Puis, la deuxième moitié du livre commence, et ça s’accélère formidablement. Puisqu’Annabelle n’a plus rien, plus de famille, plus d’amis, plus de mari, elle se lance dans sa passion : la médecine. C’est la Deuxième Guerre mondiale qui commence, et elle décide de s’engager comme bénévole dans un hôpital. Très vite, on s’aperçoit qu’elle est douée, et on lui propose de poursuivre des études de médecine. Ce qu’elle fait.
Pendant la guerre, elle est appelée au front. Encore une fois, le destin s’acharne sur elle : elle se fait violer pour un soldat soûl, qui meurt peu après. Et bien sûr, elle tombe enceinte.

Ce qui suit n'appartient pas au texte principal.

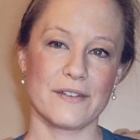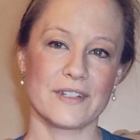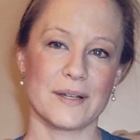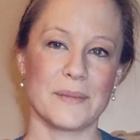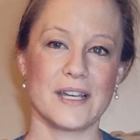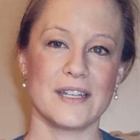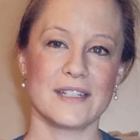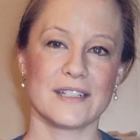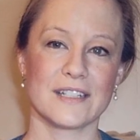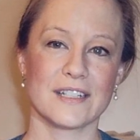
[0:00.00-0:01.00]
I've got
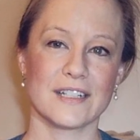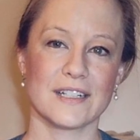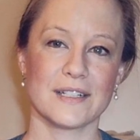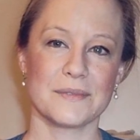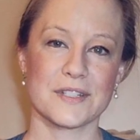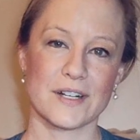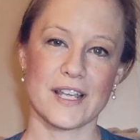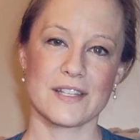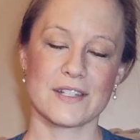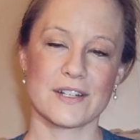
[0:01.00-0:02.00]
my
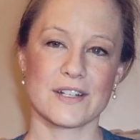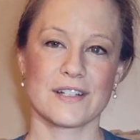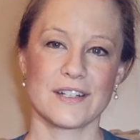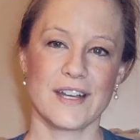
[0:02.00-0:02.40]
Stargazer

Il n’y en aura pas de facile. Elle se fait renier, violer, trahir, briser le coeur. Tous les malheurs qui peuvent se produire lui tombent dessus.
Mais elle est forte. Mais après tout, la vie est belle. Sa petite s’avère être un ange tombé du ciel. La mère du soldat violeur est riche et a un grand coeur. Elle devient médecin, elle lance sa propre clinique. Elle devient heureuse, totalement autonome, elle réussit, et elle est respectée. Et elle rencontre même un gentil journaliste à la toute fin, qui pourra peut-être enfin lui faire découvrir l’amour…
Résultat : j’ai lu ce best-seller en deux nuits. Je l’ai fini heureuse, pleine d’espoir et d’énergie, et franchement impressionnée.
Pas si étonnant que ce soit devenu un best-seller.